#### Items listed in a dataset

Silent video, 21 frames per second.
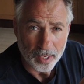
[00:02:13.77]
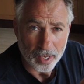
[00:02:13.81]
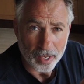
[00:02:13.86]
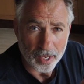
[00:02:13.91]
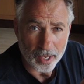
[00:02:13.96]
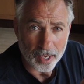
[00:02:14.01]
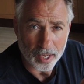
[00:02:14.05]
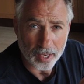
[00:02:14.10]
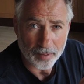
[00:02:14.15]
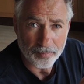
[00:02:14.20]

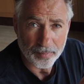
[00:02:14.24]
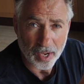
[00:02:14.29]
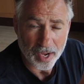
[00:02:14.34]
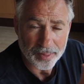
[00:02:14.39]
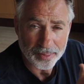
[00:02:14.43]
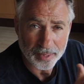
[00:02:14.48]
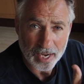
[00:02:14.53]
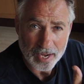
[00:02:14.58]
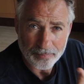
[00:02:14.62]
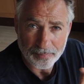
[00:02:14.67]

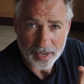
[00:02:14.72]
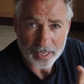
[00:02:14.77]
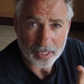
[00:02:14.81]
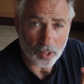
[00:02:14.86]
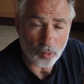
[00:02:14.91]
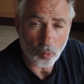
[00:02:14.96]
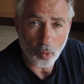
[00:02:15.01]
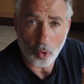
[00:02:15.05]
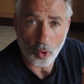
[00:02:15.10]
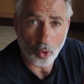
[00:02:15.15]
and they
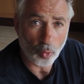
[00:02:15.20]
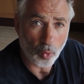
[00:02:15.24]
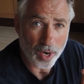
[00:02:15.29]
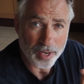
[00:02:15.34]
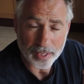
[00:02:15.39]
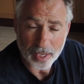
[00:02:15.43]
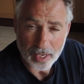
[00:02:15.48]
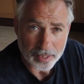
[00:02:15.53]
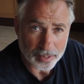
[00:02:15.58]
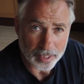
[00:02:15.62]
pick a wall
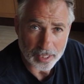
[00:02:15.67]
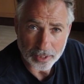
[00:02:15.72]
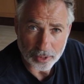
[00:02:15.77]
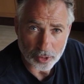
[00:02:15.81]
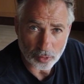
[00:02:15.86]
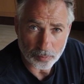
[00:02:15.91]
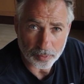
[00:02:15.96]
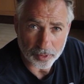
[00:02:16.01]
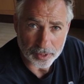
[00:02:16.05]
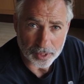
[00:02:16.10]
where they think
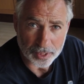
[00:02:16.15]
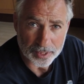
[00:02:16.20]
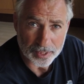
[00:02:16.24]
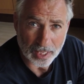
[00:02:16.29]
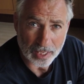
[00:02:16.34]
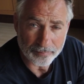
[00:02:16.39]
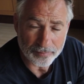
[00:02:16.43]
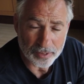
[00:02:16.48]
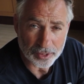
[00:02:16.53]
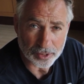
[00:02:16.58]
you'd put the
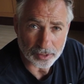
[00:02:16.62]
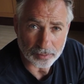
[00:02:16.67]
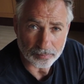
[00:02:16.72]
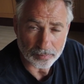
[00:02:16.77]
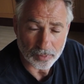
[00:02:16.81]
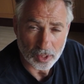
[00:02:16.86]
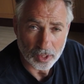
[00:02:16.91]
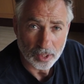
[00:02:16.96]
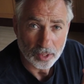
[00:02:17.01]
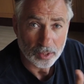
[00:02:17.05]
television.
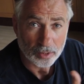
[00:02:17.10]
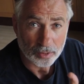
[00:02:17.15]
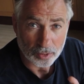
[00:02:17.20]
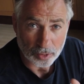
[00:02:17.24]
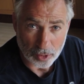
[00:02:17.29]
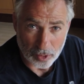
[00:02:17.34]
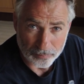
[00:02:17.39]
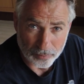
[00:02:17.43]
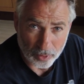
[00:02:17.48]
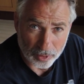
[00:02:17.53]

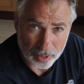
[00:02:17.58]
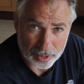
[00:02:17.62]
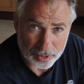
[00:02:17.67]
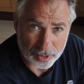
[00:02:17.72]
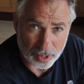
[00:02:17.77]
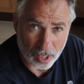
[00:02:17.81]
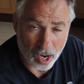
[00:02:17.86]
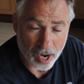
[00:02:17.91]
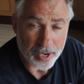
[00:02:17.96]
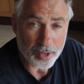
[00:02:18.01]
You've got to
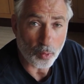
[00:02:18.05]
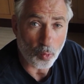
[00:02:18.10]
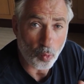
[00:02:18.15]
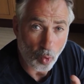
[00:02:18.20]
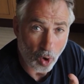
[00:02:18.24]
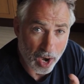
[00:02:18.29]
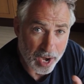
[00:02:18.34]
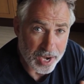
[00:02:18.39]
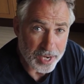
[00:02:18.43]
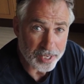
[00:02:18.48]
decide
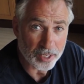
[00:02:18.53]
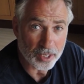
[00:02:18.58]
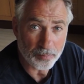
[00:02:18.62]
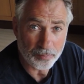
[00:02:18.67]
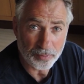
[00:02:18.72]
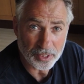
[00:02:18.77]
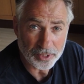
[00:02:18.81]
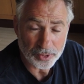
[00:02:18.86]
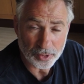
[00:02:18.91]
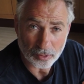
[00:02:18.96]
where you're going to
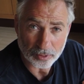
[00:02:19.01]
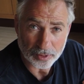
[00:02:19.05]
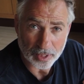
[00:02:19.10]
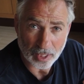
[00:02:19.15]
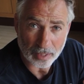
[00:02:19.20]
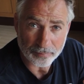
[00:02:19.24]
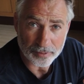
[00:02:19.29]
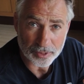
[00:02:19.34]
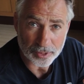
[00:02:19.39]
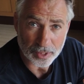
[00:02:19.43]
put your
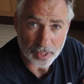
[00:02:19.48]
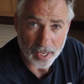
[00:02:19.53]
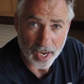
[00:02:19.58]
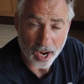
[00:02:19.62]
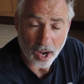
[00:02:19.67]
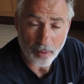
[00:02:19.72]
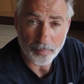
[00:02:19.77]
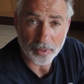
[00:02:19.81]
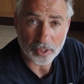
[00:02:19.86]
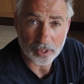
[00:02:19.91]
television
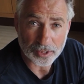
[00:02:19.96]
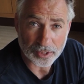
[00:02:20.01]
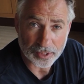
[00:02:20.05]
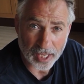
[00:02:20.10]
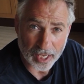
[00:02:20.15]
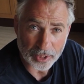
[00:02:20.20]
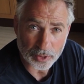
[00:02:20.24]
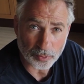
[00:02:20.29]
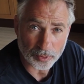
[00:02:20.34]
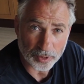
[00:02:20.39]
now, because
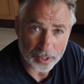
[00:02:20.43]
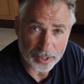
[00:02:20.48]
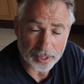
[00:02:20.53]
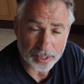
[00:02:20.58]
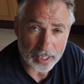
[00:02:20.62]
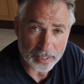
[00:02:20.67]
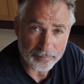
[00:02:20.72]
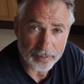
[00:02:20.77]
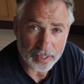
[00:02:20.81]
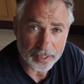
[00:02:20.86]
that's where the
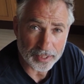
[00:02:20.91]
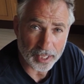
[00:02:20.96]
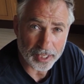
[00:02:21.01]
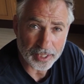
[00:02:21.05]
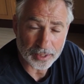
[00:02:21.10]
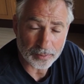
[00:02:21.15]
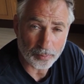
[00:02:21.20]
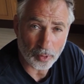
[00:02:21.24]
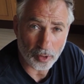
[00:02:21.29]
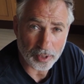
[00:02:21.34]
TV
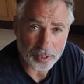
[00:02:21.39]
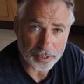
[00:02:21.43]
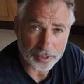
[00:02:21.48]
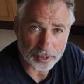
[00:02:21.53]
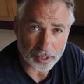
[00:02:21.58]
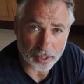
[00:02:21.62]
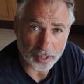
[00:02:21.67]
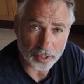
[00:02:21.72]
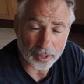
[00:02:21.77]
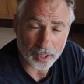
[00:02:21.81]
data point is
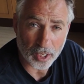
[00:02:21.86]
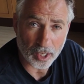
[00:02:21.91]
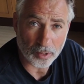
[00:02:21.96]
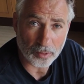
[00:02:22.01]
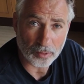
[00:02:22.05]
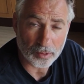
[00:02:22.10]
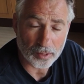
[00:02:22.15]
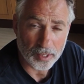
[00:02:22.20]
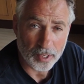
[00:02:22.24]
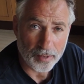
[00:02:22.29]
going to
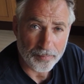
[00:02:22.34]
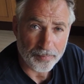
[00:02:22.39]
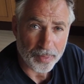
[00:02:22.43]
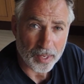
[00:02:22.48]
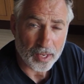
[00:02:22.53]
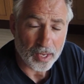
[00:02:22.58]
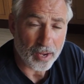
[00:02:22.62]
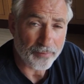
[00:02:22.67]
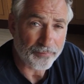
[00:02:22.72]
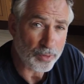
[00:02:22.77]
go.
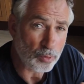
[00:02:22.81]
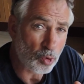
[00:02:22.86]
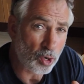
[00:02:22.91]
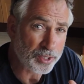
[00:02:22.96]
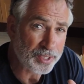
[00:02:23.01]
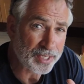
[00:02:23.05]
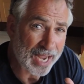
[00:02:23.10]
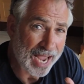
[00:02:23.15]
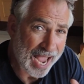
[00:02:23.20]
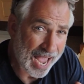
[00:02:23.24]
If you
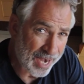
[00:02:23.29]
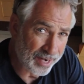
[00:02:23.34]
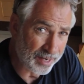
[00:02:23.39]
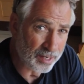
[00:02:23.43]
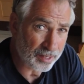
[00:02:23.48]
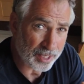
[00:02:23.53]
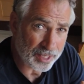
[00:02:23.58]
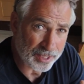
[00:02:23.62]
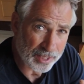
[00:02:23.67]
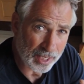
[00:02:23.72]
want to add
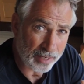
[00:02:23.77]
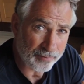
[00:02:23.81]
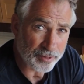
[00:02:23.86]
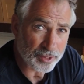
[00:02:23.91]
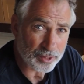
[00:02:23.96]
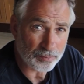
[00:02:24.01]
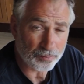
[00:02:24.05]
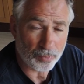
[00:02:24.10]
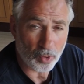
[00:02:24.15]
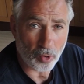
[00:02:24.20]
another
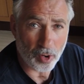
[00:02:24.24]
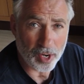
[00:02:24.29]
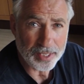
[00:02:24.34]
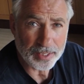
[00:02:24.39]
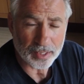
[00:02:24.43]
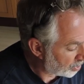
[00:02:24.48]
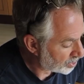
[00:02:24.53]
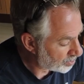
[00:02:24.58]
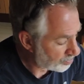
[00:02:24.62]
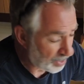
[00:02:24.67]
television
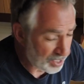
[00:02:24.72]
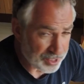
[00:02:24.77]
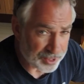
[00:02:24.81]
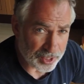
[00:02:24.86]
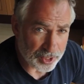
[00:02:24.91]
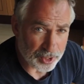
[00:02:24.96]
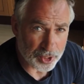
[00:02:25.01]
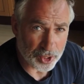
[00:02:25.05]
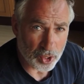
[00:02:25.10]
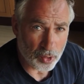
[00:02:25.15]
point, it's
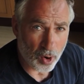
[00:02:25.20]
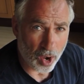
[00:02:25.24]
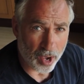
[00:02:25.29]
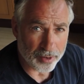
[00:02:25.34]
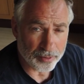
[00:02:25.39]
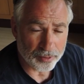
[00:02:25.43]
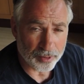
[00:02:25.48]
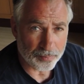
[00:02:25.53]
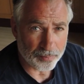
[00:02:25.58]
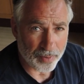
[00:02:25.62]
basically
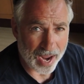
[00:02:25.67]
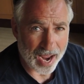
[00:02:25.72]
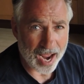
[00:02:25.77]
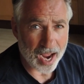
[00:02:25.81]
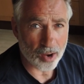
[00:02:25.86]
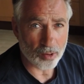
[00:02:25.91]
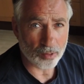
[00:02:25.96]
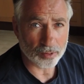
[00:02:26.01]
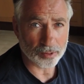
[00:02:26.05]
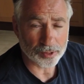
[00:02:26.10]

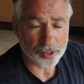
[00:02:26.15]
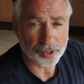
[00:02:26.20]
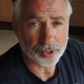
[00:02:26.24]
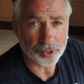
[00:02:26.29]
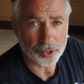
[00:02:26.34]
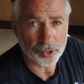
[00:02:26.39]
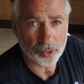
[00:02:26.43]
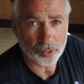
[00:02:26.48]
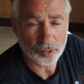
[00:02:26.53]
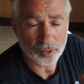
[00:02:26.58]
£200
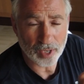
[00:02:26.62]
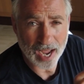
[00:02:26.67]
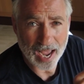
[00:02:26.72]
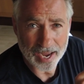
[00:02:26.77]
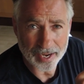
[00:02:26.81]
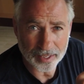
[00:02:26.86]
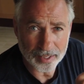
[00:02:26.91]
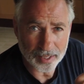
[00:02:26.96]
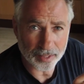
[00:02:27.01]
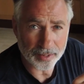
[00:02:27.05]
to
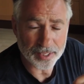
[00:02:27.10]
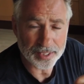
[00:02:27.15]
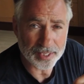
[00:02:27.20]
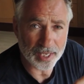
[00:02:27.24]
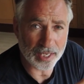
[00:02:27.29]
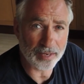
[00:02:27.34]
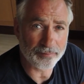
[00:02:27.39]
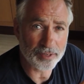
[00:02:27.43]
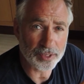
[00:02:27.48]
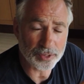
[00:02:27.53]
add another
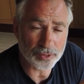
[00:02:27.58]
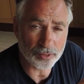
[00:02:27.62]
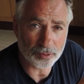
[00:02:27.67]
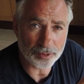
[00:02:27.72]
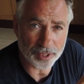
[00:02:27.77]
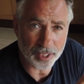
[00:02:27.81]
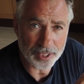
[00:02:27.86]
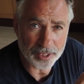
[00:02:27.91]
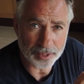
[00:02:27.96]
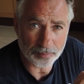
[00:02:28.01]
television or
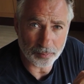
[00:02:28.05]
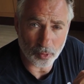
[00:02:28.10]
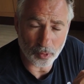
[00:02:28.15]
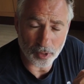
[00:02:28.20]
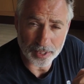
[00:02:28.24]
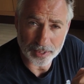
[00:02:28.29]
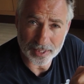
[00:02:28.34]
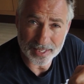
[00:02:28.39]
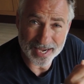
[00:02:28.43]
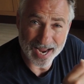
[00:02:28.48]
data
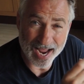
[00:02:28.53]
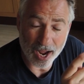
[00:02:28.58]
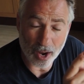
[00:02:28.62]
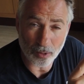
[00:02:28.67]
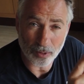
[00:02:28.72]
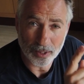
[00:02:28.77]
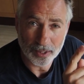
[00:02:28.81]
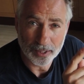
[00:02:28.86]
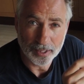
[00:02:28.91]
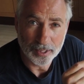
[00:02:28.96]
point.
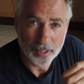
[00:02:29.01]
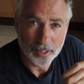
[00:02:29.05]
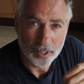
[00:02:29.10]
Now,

#### YOUR ASSIGNMENT
Give back an exact repeat of the lines from the top of the data through the line that holds "[00:02:16.96]", both included, and omit pictures.

#### OUTPUT OF THE TASK
Silent video, 21 frames per second.
[00:02:13.77]
[00:02:13.81]
[00:02:13.86]
[00:02:13.91]
[00:02:13.96]
[00:02:14.01]
[00:02:14.05]
[00:02:14.10]
[00:02:14.15]
[00:02:14.20]

[00:02:14.24]
[00:02:14.29]
[00:02:14.34]
[00:02:14.39]
[00:02:14.43]
[00:02:14.48]
[00:02:14.53]
[00:02:14.58]
[00:02:14.62]
[00:02:14.67]

[00:02:14.72]
[00:02:14.77]
[00:02:14.81]
[00:02:14.86]
[00:02:14.91]
[00:02:14.96]
[00:02:15.01]
[00:02:15.05]
[00:02:15.10]
[00:02:15.15]
and they
[00:02:15.20]
[00:02:15.24]
[00:02:15.29]
[00:02:15.34]
[00:02:15.39]
[00:02:15.43]
[00:02:15.48]
[00:02:15.53]
[00:02:15.58]
[00:02:15.62]
pick a wall
[00:02:15.67]
[00:02:15.72]
[00:02:15.77]
[00:02:15.81]
[00:02:15.86]
[00:02:15.91]
[00:02:15.96]
[00:02:16.01]
[00:02:16.05]
[00:02:16.10]
where they think
[00:02:16.15]
[00:02:16.20]
[00:02:16.24]
[00:02:16.29]
[00:02:16.34]
[00:02:16.39]
[00:02:16.43]
[00:02:16.48]
[00:02:16.53]
[00:02:16.58]
you'd put the
[00:02:16.62]
[00:02:16.67]
[00:02:16.72]
[00:02:16.77]
[00:02:16.81]
[00:02:16.86]
[00:02:16.91]
[00:02:16.96]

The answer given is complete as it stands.